Die Stimmen für Melenchon spiegeln das Potential für sozialistische Ideen wider - Präsident Macron wird Massenopposition auf der Straße gegenüberstehen. Nicht ausgefüllte oder ungültige Wahlzettel machten 12% aller Stimmen der zweiten Runde aus – ein historischer Rekord. Es hat die Medien zur Veröffentlichung der Zahl der WeißwählerInnen gezwungen. Diese werden normalerweise nicht veröffentlicht. 16 von 47 Millionen registrierter WählerInnen haben nicht zwischen Le Pen und Macron „gewählt“. Die kommenden Monate und Jahre werden sehr instabil sein. Macron hat eine Mission: Die Maßnahmen gegen öffentliche Dienstleistungen, die von Sarkozy und Hollande gesetzt wurden, fortsetzen, Kündigungen umsetzen und den Arbeitsmarkt flexibilisieren. Er will 120.000 Arbeitsplätze im öffentlichen Dienst streichen. Und er wird die antidemokratischen Mechanismen der 5. Republik nutzen, um Gesetze, die für die KapitalistInnen lebenswichtig sind, durchzusetzen – genauso wie Valls es in Hollandes Regierung getan hat. Er will mit Dekreten regieren, was bedeutet, das Parlament zu umgehen. Das erste ist bereits für Juni oder Juli geplant – es soll Verschlechterungen im Arbeitsgesetz bringen. Danach sollen weitere zu Arbeitslosengeld, sozialer Sicherheit, usw. kommen. Die Ablehnung solcher Maßnahmen ist massiv. Aber diese Wut und Ablehnung muss einen sozialen und politischen Ausdruck finden, der die Interessen von ArbeiterInnen, Jugendlichen und der Mehrheit der Bevölkerung nach vorne stellt. Denn es besteht die Gefahr, dass der Front National versuchen wird, mit Rassismus die Wut aufzugreifen und abzulenken.

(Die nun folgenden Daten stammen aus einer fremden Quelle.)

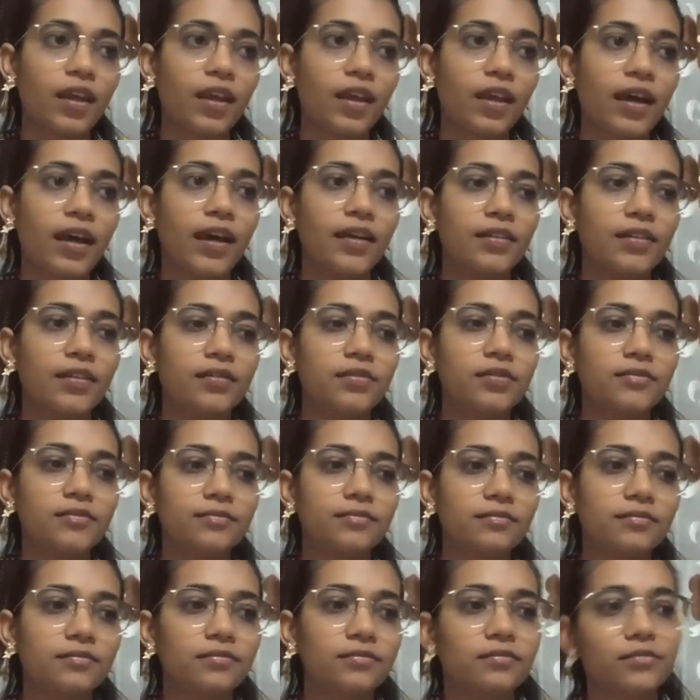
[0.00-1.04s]
And,
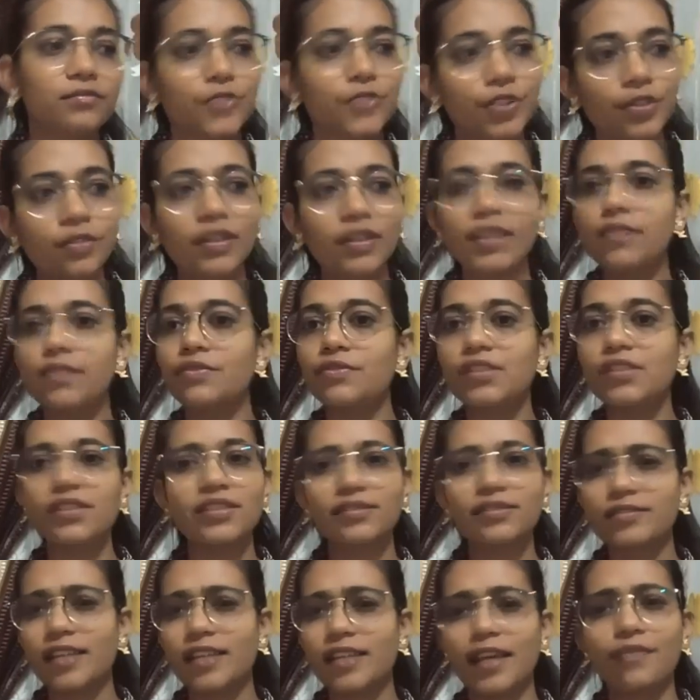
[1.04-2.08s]
it was
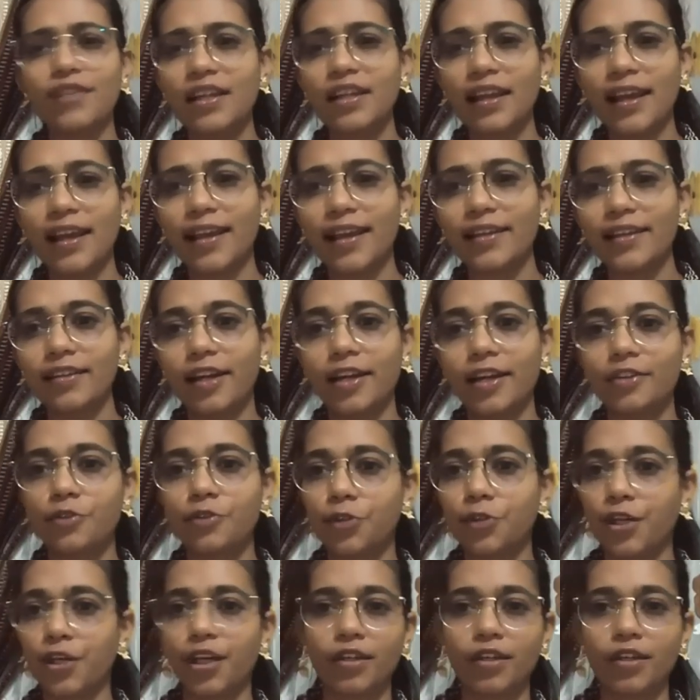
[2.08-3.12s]
never like that,
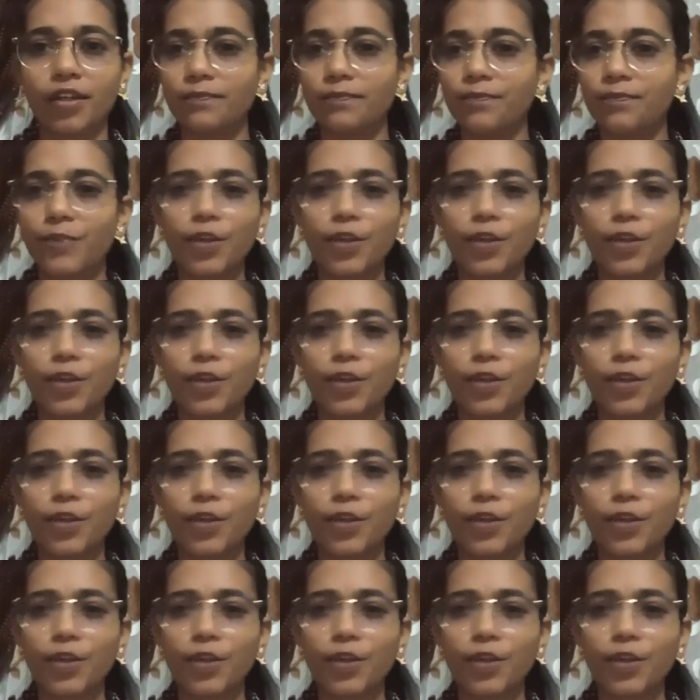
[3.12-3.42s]
okay,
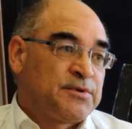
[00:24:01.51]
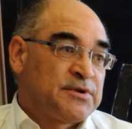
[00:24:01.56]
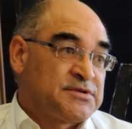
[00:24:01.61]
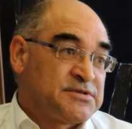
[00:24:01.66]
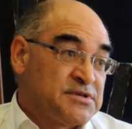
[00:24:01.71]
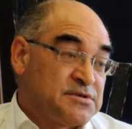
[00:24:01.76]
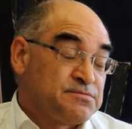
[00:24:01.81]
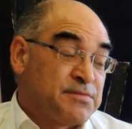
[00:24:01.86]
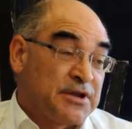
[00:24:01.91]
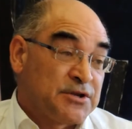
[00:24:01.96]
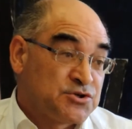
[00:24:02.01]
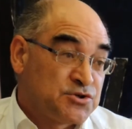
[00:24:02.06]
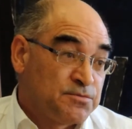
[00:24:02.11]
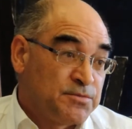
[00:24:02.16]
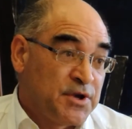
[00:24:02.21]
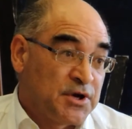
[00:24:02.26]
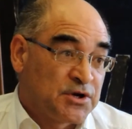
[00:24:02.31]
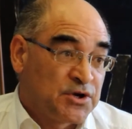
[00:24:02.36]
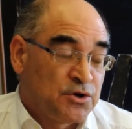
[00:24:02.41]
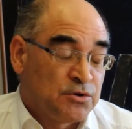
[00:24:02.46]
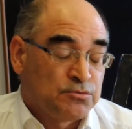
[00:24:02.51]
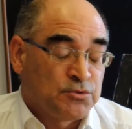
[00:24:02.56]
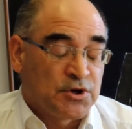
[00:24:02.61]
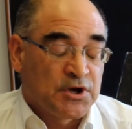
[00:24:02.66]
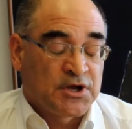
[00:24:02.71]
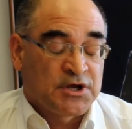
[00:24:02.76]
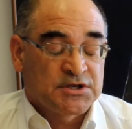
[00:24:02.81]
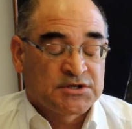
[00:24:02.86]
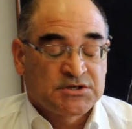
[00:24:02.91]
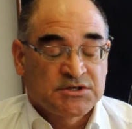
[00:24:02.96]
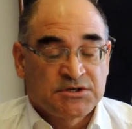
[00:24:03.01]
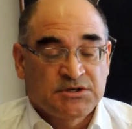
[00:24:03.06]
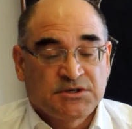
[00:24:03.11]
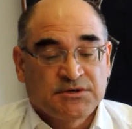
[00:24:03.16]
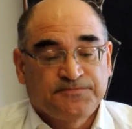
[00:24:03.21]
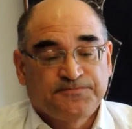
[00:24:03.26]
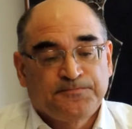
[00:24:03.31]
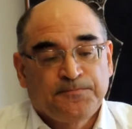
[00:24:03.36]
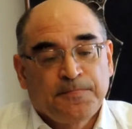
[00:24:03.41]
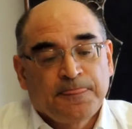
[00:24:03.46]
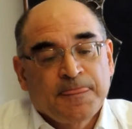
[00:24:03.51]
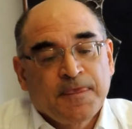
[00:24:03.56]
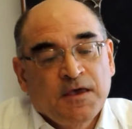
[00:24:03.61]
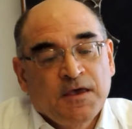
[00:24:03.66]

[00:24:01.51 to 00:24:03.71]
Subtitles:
surplus is meant to be accumulated.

Es ist jetzt Zeit, auf die Straßen zu gehen, um klar zu machen, dass wir diese durch und durch unsoziale Politik ablehnen. Die Führungen der Gewerkschaften können nicht weiter schweigen, nachdem der Widerstand gegen das El-Khomri-Gesetz vor einem Jahr Millionen auf die Straße gebracht hat. Am 11. und 18. Juni 2017 finden die Wahlen zur Nationalversammlung statt. Es ist nötig, dass ArbeiterInnen, Jugendliche und Arme einen unabhängigen politischen Ausdruck finden, um die pro-kapitalistischen Parteien zu konfrontieren. Für Mélenchons Kampagne sind KandidatInnen notwendig, die gegen Kündigungen kämpfen - wie die KollegInnen bei Whirlpool oder Tati, die gegen den Abbau von öffentlichen Dienstleistungen, gegen die Zerstörung der Umwelt und für Lohn- und Pensionserhöhungen, Arbeitszeitverkürzung und mehr Jobs kämpfen. Was in den letzten Wochen der Kampagne gefehlt hat, war eine besser strukturierte FI-Organisation, die fähig gewesen wäre, sich als eine radikale und kämpferische Bewegung zu verankern. Eine neue Kraft kann mit Massenmobilisierungen und der Diskussion eines Anti-Kürzungs-Programms, mit Demonstrationen und Streiks gegen Macrons Agenda aufgebaut werden. Mit Mélenchons Ergebnis und der FI-Kampagne wurde ein großer Schritt in diese Richtung gemacht und die KapitalistInnen stehen jetzt einer echten Opposition gegenüber. Sie muss wachsen und sich aufbauen. Auf diese Art und Weise wird Gauche Revolutionnaire in der nächsten Periode weiterkämpfen!